Bien que la CEDEAO ait imposé des sanctions similaires au Mali, au Burkina Faso et à la Guinée à la suite de coups d'État dans ces pays, elle n'a pas finalement opté pour une intervention forcée afin de rétablir les dirigeants évincés.
L'action s'est largement limitée à isoler politiquement les gouvernements militaires. Cela peut s'expliquer par le fait que le Niger a été un allié clé dans les campagnes occidentales contre le terrorisme au Sahel.
Le coût de la force
Au milieu des avertissements fermes de la CEDEAO sur la défense de la démocratie et la tolérance zéro à l'égard d'une nouvelle déstabilisation politique en Afrique de l'Ouest, certains experts considèrent qu'il y a des raisons critiques de mettre en garde contre les coûts potentiels de toute intervention au-delà de la diplomatie de la navette.
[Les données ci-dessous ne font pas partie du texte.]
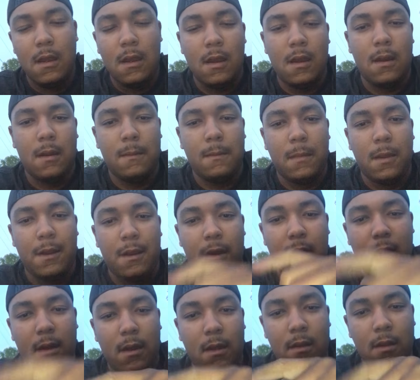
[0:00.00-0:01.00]
Um, but
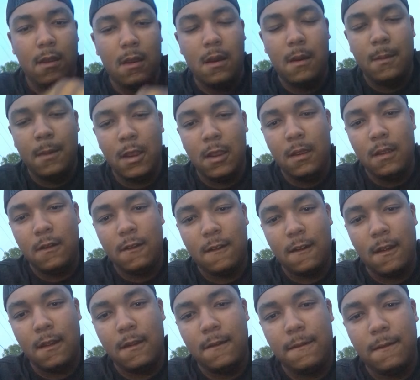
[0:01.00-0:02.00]
y'all be
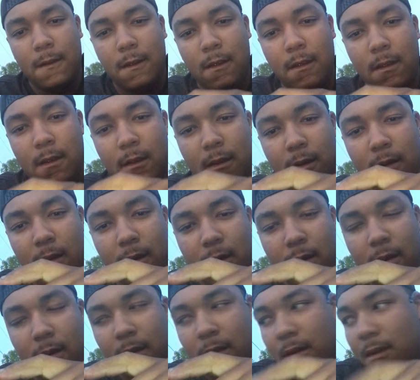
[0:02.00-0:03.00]
safe,
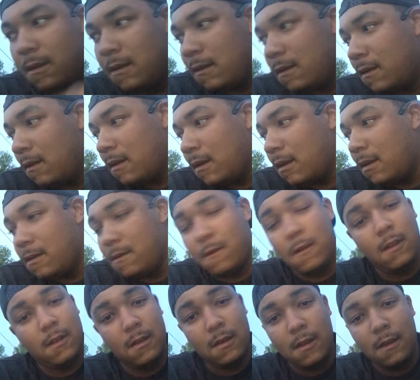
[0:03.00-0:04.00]
and I
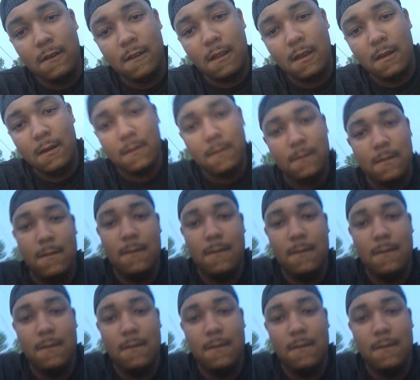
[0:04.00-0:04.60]
reckon that's out.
Les analystes ont prévenu que toute intervention aurait très probablement des conséquences indésirables sous la forme de conflits politiques et de coûts humanitaires, sur la base d'informations selon lesquelles des partisans de la junte organiseraient des rassemblements dans la capitale du Niger, Niamey.
"La junte nigérienne est déjà en train d'attiser la frénésie des citoyens en capitalisant sur le sentiment anti-français qui fait rage et en le transformant en une arme contre l'intervention extérieure", a expliqué Dr Adamu.
"Cette tendance laisse présager un risque sérieux de voir les citoyens se retourner contre tout effort géopolitique visant à sauvegarder la démocratie dans le pays. S'ils y voient une sorte d'agression extérieure, le contrecoup sera difficile à gérer", a-t-il ajouté.
L'heure est à la discrétion
Les experts conseillent à la CEDEAO de faire preuve de prudence alors qu'elle tente d'empêcher d'autres prises de pouvoir militaires dans la région, essentiellement, de ne pas perdre sa légitimité et son soutien de masse.
Mais comme le souligne le Dr Ochogwu, la situation est bien plus grave en réalité. "Il est regrettable que la sous-région de la CEDEAO soit confrontée à des prises de contrôle militaires de régimes démocratiques ,au Mali, au Tchad et maintenant au Niger. Ces développements peu glorieux n'augurent rien de bon pour l'ensemble du continent", a-t-il déclaré.
Il recommande des actions diplomatiques rapides pour surmonter les défis auxquels est confrontée une région à l'histoire mouvementée.
"La plupart des protocoles diplomatiques de l'Union africaine et de la CEDEAO ont été malmenés au fil du temps en termes de démocratie, de gouvernance, de justice et de gestion des conflits", a-t-il ajouté. Plus que toute autre chose, la CEDEAO doit gagner le jeu de la diplomatie et obtenir le soutien des masses au Niger.
Pour ce faire, le Dr Ochogwu conseille à l'Union d'investir davantage dans une communication efficace afin de contrer la propagande pro-coup d'État dans l'espace public.